Tim ITS Rancang Baterai Mobil Listrik Bahan Dasar Ekstraksi Bambu
Tiga mahasiswa Institut Teknologi Sepuluh Nopember (ITS) menggagas baterai mobil listrik baru. Mereka menggunakan bahan dari alam sebagai bahan dasar pembuatan baterai tersebut.
Sekelompok mahasiswa yang masuk dalam Tim Neutrino itu berasal dari Departemen Fisika angkatan 2019 yaitu Andyan Rafi Setopratama, Phahul Zhemas Zul Nehan dan M Fatahillah Aqsa Laksana Bahtera Nuh.

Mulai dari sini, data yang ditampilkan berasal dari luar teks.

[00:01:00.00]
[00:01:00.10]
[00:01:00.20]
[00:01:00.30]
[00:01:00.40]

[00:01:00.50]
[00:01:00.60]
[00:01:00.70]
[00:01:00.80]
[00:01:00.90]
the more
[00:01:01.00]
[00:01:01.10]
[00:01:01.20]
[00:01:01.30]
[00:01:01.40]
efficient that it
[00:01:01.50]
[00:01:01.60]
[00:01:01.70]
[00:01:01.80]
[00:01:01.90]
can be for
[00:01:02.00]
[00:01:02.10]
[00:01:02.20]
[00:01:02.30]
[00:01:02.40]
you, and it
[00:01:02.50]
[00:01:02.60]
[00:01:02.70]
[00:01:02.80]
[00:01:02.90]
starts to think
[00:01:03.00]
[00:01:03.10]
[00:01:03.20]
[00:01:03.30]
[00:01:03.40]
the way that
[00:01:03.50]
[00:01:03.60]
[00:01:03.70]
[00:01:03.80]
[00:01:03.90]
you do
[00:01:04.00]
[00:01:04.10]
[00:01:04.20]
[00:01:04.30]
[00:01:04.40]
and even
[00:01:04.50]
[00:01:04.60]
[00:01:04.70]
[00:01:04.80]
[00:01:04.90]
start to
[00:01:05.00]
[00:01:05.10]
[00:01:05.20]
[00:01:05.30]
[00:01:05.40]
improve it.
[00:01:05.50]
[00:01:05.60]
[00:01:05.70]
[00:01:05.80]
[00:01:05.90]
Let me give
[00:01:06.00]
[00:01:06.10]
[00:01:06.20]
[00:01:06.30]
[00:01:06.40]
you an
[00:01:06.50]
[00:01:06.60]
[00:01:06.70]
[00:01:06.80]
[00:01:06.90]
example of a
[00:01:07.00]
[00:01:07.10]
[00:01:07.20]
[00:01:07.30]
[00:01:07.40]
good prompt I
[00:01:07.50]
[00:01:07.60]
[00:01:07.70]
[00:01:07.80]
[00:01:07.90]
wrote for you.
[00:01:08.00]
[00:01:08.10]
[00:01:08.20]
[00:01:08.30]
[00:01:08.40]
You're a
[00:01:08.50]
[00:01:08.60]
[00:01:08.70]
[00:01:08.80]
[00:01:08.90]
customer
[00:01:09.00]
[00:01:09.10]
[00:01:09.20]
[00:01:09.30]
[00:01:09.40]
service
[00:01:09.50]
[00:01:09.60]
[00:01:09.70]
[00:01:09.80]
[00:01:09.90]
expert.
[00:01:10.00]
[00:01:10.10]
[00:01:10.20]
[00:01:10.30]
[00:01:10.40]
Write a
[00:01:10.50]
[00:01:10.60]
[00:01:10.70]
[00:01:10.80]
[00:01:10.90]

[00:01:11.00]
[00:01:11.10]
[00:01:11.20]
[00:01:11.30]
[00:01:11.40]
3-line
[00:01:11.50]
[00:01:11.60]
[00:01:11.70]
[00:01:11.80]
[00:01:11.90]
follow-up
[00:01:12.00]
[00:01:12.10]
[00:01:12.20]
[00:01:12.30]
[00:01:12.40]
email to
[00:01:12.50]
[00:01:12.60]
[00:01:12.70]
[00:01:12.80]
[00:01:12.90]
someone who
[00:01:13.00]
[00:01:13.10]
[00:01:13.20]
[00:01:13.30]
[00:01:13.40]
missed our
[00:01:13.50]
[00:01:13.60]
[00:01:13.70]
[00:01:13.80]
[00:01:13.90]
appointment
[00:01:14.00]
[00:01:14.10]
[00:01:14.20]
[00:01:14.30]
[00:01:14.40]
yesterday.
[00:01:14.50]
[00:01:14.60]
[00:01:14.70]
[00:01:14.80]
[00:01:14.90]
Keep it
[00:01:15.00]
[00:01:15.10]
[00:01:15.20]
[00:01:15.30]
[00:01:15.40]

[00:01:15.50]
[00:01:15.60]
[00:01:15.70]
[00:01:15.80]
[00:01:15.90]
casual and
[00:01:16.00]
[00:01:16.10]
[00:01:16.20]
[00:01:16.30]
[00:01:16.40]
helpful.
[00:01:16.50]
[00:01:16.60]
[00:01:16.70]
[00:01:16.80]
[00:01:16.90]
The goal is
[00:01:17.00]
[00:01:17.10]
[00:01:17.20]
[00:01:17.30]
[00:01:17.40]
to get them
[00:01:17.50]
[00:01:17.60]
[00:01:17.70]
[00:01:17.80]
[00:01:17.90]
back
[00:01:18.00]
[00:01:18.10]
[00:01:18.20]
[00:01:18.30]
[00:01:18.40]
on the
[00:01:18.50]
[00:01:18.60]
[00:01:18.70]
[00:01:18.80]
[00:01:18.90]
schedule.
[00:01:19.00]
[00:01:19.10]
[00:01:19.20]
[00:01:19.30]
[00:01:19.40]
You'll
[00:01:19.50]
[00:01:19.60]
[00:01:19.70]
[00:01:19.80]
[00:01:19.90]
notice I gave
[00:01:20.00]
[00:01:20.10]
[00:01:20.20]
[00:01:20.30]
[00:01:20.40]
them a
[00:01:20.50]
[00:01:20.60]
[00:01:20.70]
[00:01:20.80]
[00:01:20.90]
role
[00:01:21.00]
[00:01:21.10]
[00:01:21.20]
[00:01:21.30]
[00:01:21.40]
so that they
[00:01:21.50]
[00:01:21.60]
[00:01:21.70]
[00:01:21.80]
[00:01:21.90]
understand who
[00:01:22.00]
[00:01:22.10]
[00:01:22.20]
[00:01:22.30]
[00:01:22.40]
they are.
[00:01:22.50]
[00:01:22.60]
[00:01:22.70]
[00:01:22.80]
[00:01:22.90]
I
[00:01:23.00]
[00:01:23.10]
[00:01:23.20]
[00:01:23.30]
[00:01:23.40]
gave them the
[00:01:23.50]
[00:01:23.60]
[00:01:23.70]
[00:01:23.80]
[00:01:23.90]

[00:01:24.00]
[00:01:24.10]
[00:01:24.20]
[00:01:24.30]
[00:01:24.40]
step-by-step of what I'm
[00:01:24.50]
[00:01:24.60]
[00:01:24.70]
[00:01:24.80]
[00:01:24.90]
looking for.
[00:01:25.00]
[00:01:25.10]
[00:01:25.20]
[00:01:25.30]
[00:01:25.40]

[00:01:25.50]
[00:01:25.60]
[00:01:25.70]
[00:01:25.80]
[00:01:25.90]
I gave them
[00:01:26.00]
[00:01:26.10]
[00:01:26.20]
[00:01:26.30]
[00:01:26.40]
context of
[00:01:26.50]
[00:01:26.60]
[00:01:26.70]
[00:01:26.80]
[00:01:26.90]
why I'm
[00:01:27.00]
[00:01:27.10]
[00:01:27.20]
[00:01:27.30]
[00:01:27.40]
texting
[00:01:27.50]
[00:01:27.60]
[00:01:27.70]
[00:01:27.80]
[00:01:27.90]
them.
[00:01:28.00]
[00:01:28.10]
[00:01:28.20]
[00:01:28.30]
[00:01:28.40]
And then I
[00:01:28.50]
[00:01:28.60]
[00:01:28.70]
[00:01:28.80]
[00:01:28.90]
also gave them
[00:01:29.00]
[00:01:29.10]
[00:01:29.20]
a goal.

Ketua Tim Neutrino, Andyan Rafi Setopratama mengatakan, kebutuhan baterai akibat pengembangan mobil listrik yang terus digencarkan oleh pemerintah saat ini semakin meningkat.
Bahkan, kata Rafi, kebutuhan baterai mobil listrik bisa mencapai 198 GWh pada tahun 2050 mendatang. Namun, baterai yang saat ini dikomersialkan masih dianggap tidak ramah lingkungan dan mahal.
Pasalnya, lanjut dia, baterai mobil listrik yang dikomersialkan saat ini masih menggunakan elektrolit cair yang bersifat korosif, mudah menguap, dan meledak karena adanya short circuit.
Untuk menjawab permasalahan itu, Tim Neutrino menggagas elektrolit padat baterai mobil listrik hasil ekstraksi bambu tali. Sebab, risiko tersebut dapat diminimalisir dengan mengganti ke elektrolit padat.
“Dengan mengganti ke elektrolit padat, risiko tersebut bisa diminimalkan karena kestabilan thermalnya lebih tinggi,” kata Rafi, Rabu, 6 April 2022.
Selain itu, baterai mobil listrik komersial apabila dibuang ke lingkungan akan menjadi limbah bahan berbahaya beracun (B3). Hal ini karena masih menggunakan bahan sintetis seperti polietilena dan polipropilen.
“(Bahanya juga mahal) bahkan harga baterai mobil listrik Tesla setara dengan harga mobil Avanza,” jelasnya.
Tim Neutrino ini menggunakan bambu tali yang banyak dijumpai sebagai bahan dasar baterai mobil listrik. Dengan bahan itu, Pembuatan elektrolit padat ini dilakukan dalam lima tahap.
Tahap pertama, menentukan kadar selulosa dan lignin yang terdapat dalam bambu tali. Dengan menggunakan metode Chesson-Data, ditemukan bahwa bambu tali mengandung 72 persen selulosa dan 5 persen lignin.
Kadar selulosa ini merupakan kadar tertinggi jika dibandingkan dengan penelitian serupa yang menggunakan bahan alam lainnya seperti kulit kakao, serat ampas tebu, dan tongkol jagung manis.
Kemudian, proses tersebut, dilanjutkan tahap ekstraksi kandungan selulosa dengan menggunakan metode Microwave Assisted Extraction (MAE) yang menghasilkan bubuk selulosa.
Untuk tahap ketiga, mereka menyebut dengan proses sintesis karboksimetil selulosa atau Carboxy Methyl Cellulose (CMC) dengan penambahan asam monokloroasetat (MCA) dan isopropanol.
Untuk tahap keempat adalah dengan melalui proses sintesis cairan ion yang akhirnya dicampur dengan bubuk CMC hingga menjadi biopolimer elektrolit padat.
Akan tetapi, Rafi beserta timnya masih sampai sampai pada tahap ketiga karena waktu yang terbatas. Karena material penting dalam penelitian seperti garam lithium perklorat juga mahal dan sulit ditemukan di Indonesia.
“Akhirnya kami kerjakan apa yang sudah ada terlebih dahulu,” ujar dia.
Mahasiswa asal Jember ini berharap riset penelitian baterai terus berkembang, sehingga dapat menciptakan dimensi baterai mobil listrik yang kecil dengan kapasitas yang besar dan rendah biaya.
“Karena biaya baterai jadi murah, mobil listrik tentunya juga bisa dipasarkan dengan harga terjangkau,” tutupnya.